Looking directly into the camera, Barkan asks voters in Ohio's 12th Congressional District to "be a hero" by voting for Danny O'Connor.

"He'll protect health care for my family and yours," Barkan says.

Barkan fears that because the Republican tax scam added $2 trillion to the deficit by showering Wall Street billionaires with tax breaks, the GOP will use that deficit as an excuse to cut Medicare and Medicaid — "programs [Barkan] will depend on as his condition worsens," according to HuffPost.

Barkan catapulted to the national spotlight when an airplane conversation between him and Sen. Jeff Flake (R-AZ) about health care, recorded by a fellow passenger who was on the same flight, went viral.

"You can be an American hero, you really can," Barkan told Flake. "You’re halfway there. If the votes match the speech, think about the legacy that you will have for my son, and your grandchildren, if you take your principles and turn them into votes. You can save my life."

Flake, like most Republicans, opted not to be a hero. He voted for the tax scam instead.

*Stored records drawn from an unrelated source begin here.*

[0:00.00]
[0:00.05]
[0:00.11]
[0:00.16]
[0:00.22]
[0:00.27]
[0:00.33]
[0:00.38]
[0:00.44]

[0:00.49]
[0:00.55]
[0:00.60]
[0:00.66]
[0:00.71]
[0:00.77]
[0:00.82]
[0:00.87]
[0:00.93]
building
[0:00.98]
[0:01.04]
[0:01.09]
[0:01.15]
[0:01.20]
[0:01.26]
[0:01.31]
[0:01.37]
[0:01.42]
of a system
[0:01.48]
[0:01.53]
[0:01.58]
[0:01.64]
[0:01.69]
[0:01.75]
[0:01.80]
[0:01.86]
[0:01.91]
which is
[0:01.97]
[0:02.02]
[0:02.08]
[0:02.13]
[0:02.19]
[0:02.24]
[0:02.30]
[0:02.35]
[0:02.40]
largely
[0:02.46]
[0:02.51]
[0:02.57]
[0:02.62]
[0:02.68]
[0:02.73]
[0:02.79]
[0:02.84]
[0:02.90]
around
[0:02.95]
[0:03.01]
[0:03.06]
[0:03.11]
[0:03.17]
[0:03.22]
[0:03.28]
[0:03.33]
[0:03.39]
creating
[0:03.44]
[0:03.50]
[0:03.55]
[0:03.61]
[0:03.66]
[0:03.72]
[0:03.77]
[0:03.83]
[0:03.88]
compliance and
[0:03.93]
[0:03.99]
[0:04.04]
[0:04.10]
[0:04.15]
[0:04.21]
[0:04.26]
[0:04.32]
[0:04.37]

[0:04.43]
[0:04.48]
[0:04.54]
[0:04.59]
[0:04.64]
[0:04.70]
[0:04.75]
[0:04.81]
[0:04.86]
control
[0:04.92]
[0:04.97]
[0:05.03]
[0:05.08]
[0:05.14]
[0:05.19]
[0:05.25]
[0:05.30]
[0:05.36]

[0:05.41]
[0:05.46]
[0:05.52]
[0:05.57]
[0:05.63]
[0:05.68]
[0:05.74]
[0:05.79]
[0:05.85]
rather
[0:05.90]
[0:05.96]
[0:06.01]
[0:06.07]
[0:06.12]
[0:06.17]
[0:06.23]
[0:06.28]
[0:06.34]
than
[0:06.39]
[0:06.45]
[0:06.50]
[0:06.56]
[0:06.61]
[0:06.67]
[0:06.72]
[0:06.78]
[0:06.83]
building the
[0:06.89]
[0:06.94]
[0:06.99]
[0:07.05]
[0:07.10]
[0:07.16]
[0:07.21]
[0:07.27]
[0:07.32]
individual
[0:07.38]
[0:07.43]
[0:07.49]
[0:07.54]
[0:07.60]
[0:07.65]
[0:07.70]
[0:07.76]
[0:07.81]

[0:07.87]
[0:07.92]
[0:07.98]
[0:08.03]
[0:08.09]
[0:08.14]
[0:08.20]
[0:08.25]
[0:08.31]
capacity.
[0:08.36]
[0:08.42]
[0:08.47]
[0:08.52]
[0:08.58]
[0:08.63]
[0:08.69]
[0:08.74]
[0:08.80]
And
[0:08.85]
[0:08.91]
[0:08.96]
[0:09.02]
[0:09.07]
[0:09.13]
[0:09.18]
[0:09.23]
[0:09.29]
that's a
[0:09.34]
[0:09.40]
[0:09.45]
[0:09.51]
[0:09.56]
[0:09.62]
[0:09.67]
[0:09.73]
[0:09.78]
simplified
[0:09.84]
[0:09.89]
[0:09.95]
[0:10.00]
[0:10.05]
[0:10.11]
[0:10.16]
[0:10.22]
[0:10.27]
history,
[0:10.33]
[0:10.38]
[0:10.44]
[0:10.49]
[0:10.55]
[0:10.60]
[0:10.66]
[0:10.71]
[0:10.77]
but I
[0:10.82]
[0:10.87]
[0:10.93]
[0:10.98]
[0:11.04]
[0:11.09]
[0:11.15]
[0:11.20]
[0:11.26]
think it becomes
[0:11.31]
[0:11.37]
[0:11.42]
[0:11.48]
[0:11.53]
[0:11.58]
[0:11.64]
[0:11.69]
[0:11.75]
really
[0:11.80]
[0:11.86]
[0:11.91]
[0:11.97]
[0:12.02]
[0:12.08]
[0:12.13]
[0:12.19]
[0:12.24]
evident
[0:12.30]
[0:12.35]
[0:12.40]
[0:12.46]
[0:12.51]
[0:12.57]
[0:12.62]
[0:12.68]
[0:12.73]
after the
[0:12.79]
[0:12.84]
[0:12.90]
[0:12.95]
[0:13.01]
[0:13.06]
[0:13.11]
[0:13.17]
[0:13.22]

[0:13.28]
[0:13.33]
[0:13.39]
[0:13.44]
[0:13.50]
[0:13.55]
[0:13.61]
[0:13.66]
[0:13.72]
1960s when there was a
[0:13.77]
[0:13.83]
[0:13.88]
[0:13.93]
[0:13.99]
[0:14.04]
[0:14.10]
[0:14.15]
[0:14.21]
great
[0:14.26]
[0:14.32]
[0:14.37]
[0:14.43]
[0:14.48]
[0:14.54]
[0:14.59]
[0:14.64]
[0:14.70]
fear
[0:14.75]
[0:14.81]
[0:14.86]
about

Despite his terminal illness, Barkan continues to fight to ensure everyone has access to quality health care.

In the Ohio special election, O'Connor has made health care one of the central pillars of his campaign.

"When I think of people who want to gut the Affordable Care Act and take away health care from people that have a pre-existing condition, I think of my mom," O'Connnor says in one of his first campaign ads, which discusses the time his mother revealed that she had cancer. "I want a Congress that protects health care."

His mother survived, but the ordeal has obviously stuck with O'Connor.

O'Connor's position is in stark contrast to his Republican opponent, Troy Balderson.

As a state senator, Balderson voted to take health insurance away from 500,000 Ohioans. On his campaign website, Balderson declares he wants to "repeal and replace Obamacare once and for all."

In 2016, Trump won this traditionally Republican district by 11 points. But in the Trump era, Republicans lost a Senate seat in deep-red Alabama and a congressional special election in a Republican area of Pennsylvania.

O'Connor is hoping to keep that streak alive come August 7.